Justices Take Up Limits of Privilege
Does attorney-client confidentiality remain after death? Ruling will affect Starr probe.
Nine days before Vince Foster committed suicide, he spoke in confidence with his attorney. Three pages of handwritten notes came out of that meeting - notes that Whitewater investigator Kenneth Starr subpoenaed two years ago. If Mr. Foster were still alive, the notes would be off-limits.
But do conversations and confidences remain private after someone has died? The question is a classic legal chestnut that yesterday was heard by the US Supreme Court - in an unusual special hearing taking place in the last month of the court's current term, a time when the justices are usually writing opinions.
In the overall Whitewater investigation, with its bad-novel twists and political intrigue, the Foster notes are a sideshow. Yet legally the issue of attorney-client privilege, and what can and can't be considered confidential, is significant - whether or not the issue happened to emerge from the White House.
The justices were sharply divided in their questioning yesterday. They focused on confidentiality in criminal vs. civil cases.
The weight of questions on the court fell along the left-right divide. Justices Antonio Scalia and Anthony Kennedy seemed skeptical of a blanket confidentiality for lawyers, while Justices John Paul Stevens and David Souter questioned whether it was wise to allow a grand jury or prosecutor to delve into personal business anytime they wanted to seek information.

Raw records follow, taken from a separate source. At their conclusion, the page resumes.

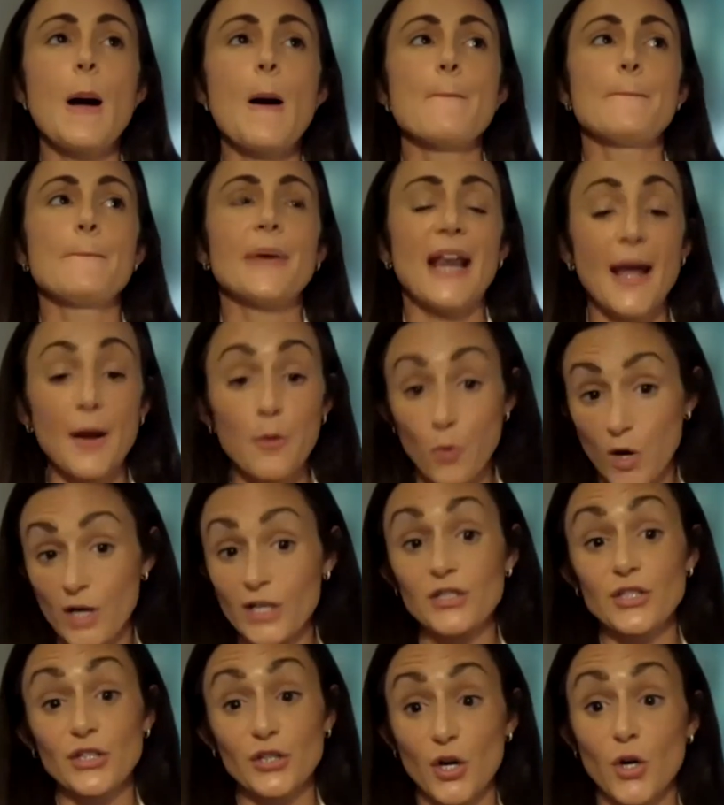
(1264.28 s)
But I
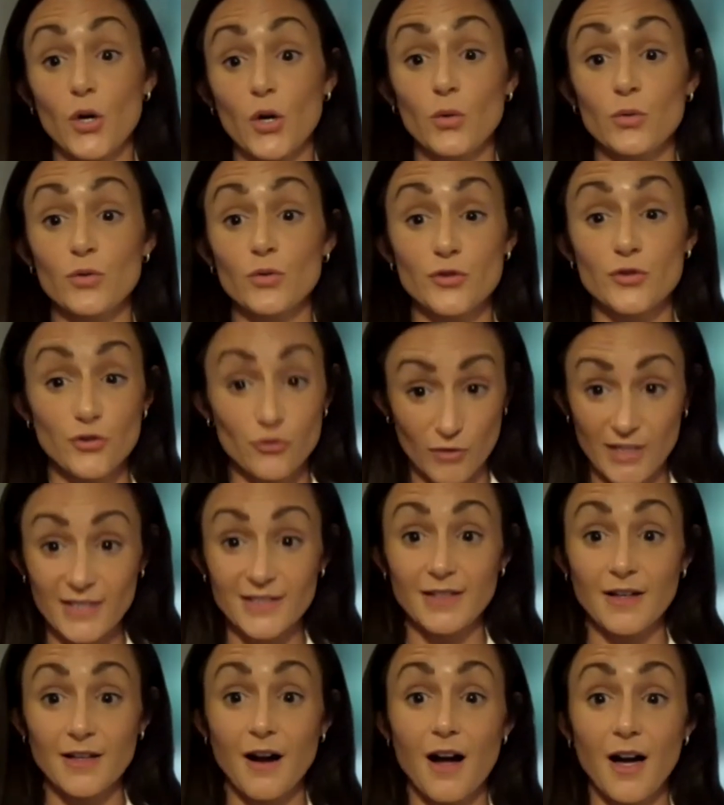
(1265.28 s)
wanted to go straight
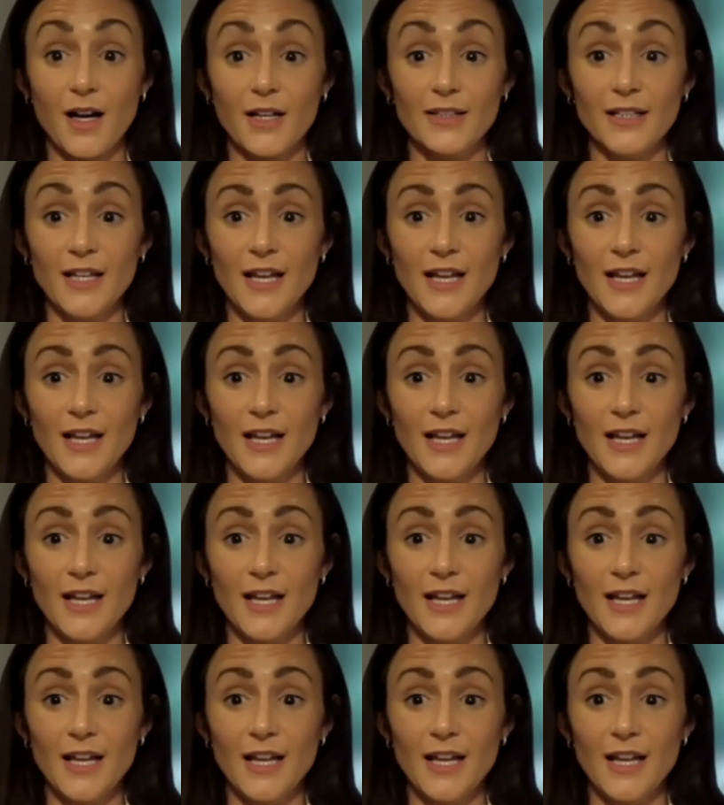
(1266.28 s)
to God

"A lot of consultations take place when no one has committed a crime," Justice Stevens noted, adding ironically: "We often assume people are innocent until proven guilty. The literature seems to be unanimous on this."

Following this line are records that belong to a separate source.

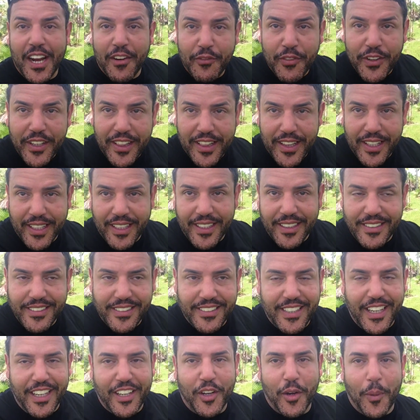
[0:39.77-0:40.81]
everything.
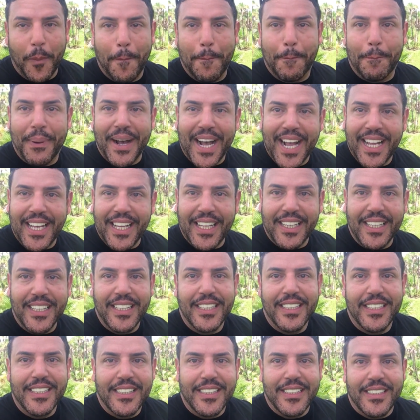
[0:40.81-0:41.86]
Check your bike,
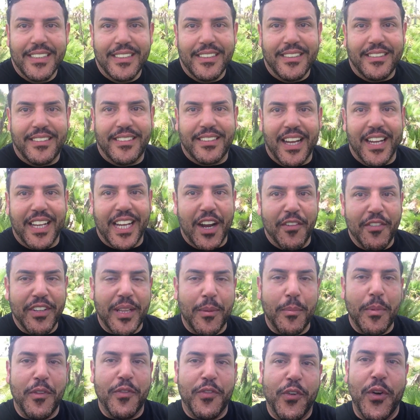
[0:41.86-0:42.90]
check
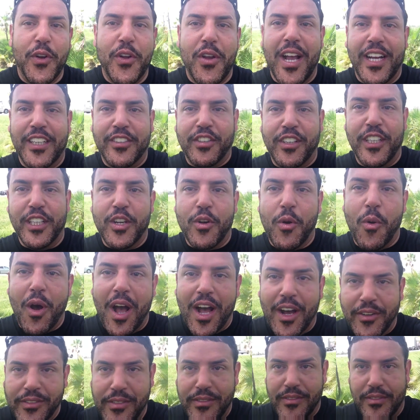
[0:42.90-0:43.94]
everything before you actually go
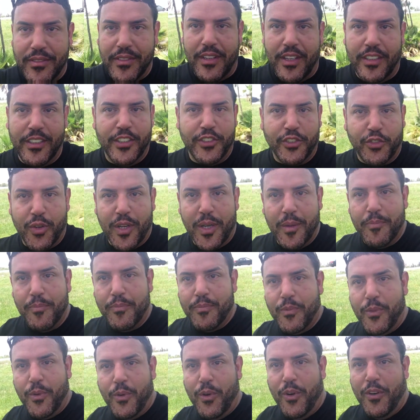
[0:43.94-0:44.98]
out on a trip
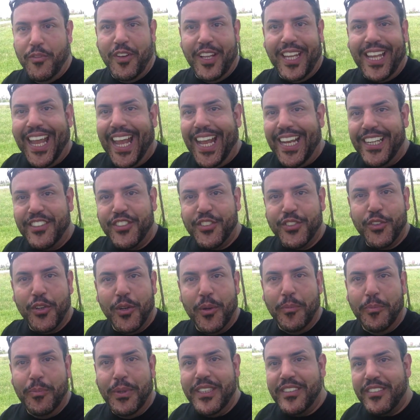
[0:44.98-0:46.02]
or a vacation or
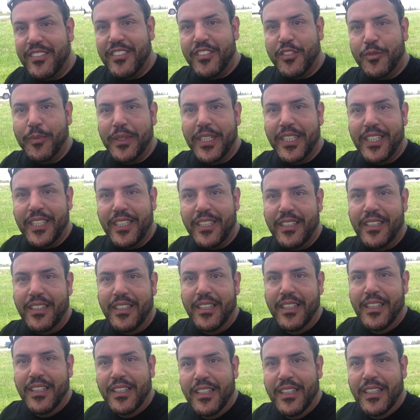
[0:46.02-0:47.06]
a business meeting.
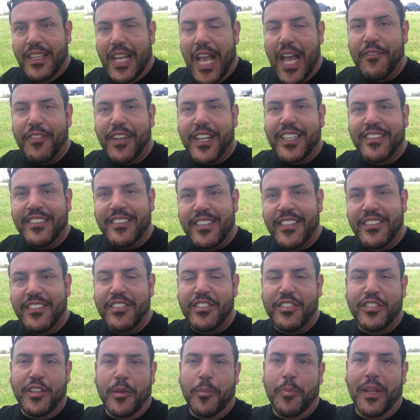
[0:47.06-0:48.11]
Have a
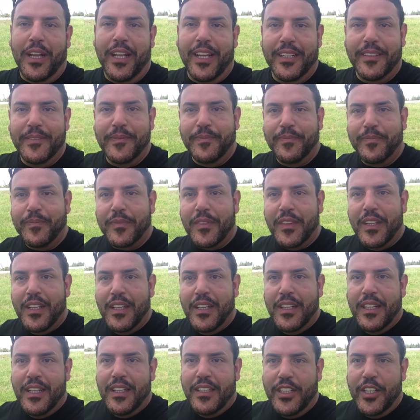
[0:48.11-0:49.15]
contingency plan.
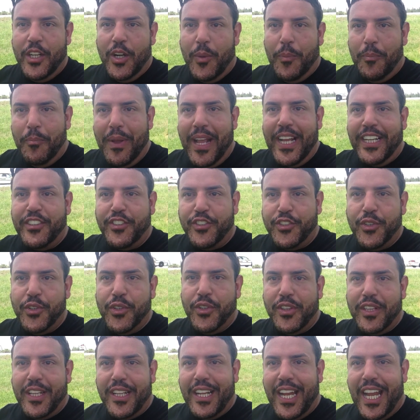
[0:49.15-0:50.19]
You know, make
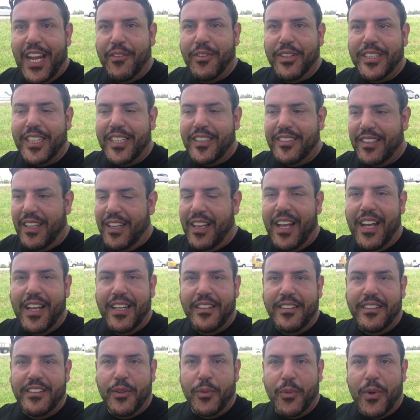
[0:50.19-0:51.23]
sure that everything is
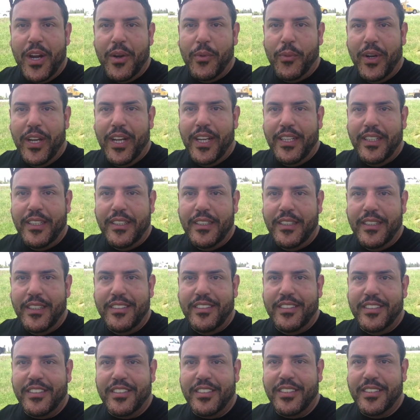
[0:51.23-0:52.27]
aligned the right way.
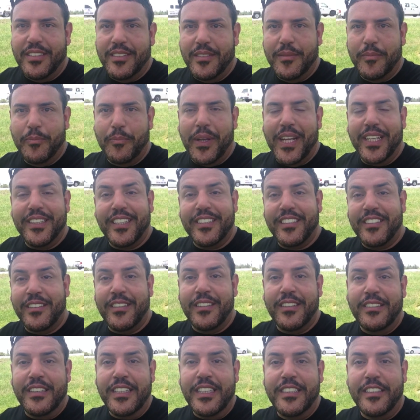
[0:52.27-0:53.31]
It's just pay attention to
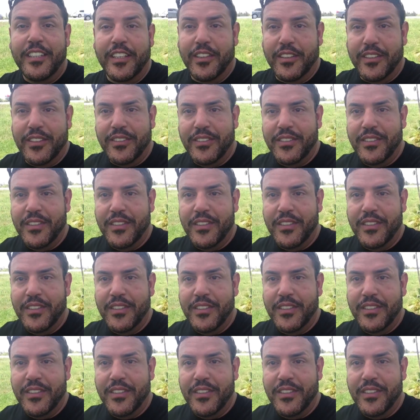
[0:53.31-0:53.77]
the detail.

Justice Kennedy pointed out that in California lawyers have turned over the privilege of confidentiality to estate trust administrators for 35 years with no perceivable loss of reputation or general inharmony. "I don't see this case as being anywhere near as sweeping and unprecedented as you say it is," Kennedy said to James Hamilton, who argued on his own behalf.
Mr. Hamilton opened his argument poignantly, pointing out that he visited Foster's home at 2 a.m. on July 11, 1993, and spoke with him for two hours. "The first question he asked was, 'Is this privileged?' " Hamilton said.
"I said it was."
Should the court rule in Starr's favor, the status of lawyer-client privilege after death could change broadly - with family members and business partners as well as criminal prosecutors able to ask for records and remembrances of the communications between a lawyer and the deceased. Many legal experts say this would have a chilling effect on relations between lawyer and client.
Most Americans assume that any number of confidences - ranging from doctor-patient, minister-flock, and husband-wife - are sacrosanct. This has been the traditional common-law rule since at least the 19th century. Lawyers, for example, can be disbarred for breaking the privilege.
The old rules changed, however, last August. In a case brought by Starr, the US District Court of Appeals in a 2-to-1 ruling stated that Foster's papers should be turned over to the Whitewater team to aid the criminal investigation. The needs of the special investigator, combined with the inability of Foster to be harmed personally after his passing, constitute a "discrete realm" of law where the "privilege should not automatically apply," the court ruled.
The stated focus of Starr's interest in Foster's notes, which were scribbled by his lawyer, Mr. Hamilton, is to shed light on the so-called "Travelgate" episode - the controversial firing of seven White House Travel Office employees in 1993 by the incoming Clinton administration.
The American Bar Association (ABA) and several other prominent legal groups oppose the federal ruling. The ABA points out that lawyers must ask clients for all their secrets in order to best defend them.
Lawyers can't then turn over that knowledge on a client posthumously, without first informing the client that their private talks remain private only as long as the client is breathing. Such a move, critics say, would result in clients being less forthcoming on sensitive matters like wealth and extramarital affairs that they may need to disclose to their lawyers, without damaging their reputations or the emotional well-being of survivors.
Many exceptions to the attorney-client privilege already exist. For example, if Foster were alive and happened to be prosecuted, his lawyer is obligated to come forward if Foster lies under oath. The privilege can also be waived if lawyers must divulge information to keep from being prosecuted themselves. Or, if a client happens to confess a murder before he or she died and someone else is on trial for the crime, the lawyer can come forward.
"A distinction can be made between relationships that are instrumental and relationships that are intrinsic," says Akhil Amar of Yale University. "Lawyers have instrumental relations with clients. They have a special obligation to the court. Doctors, patients, and spouses do not."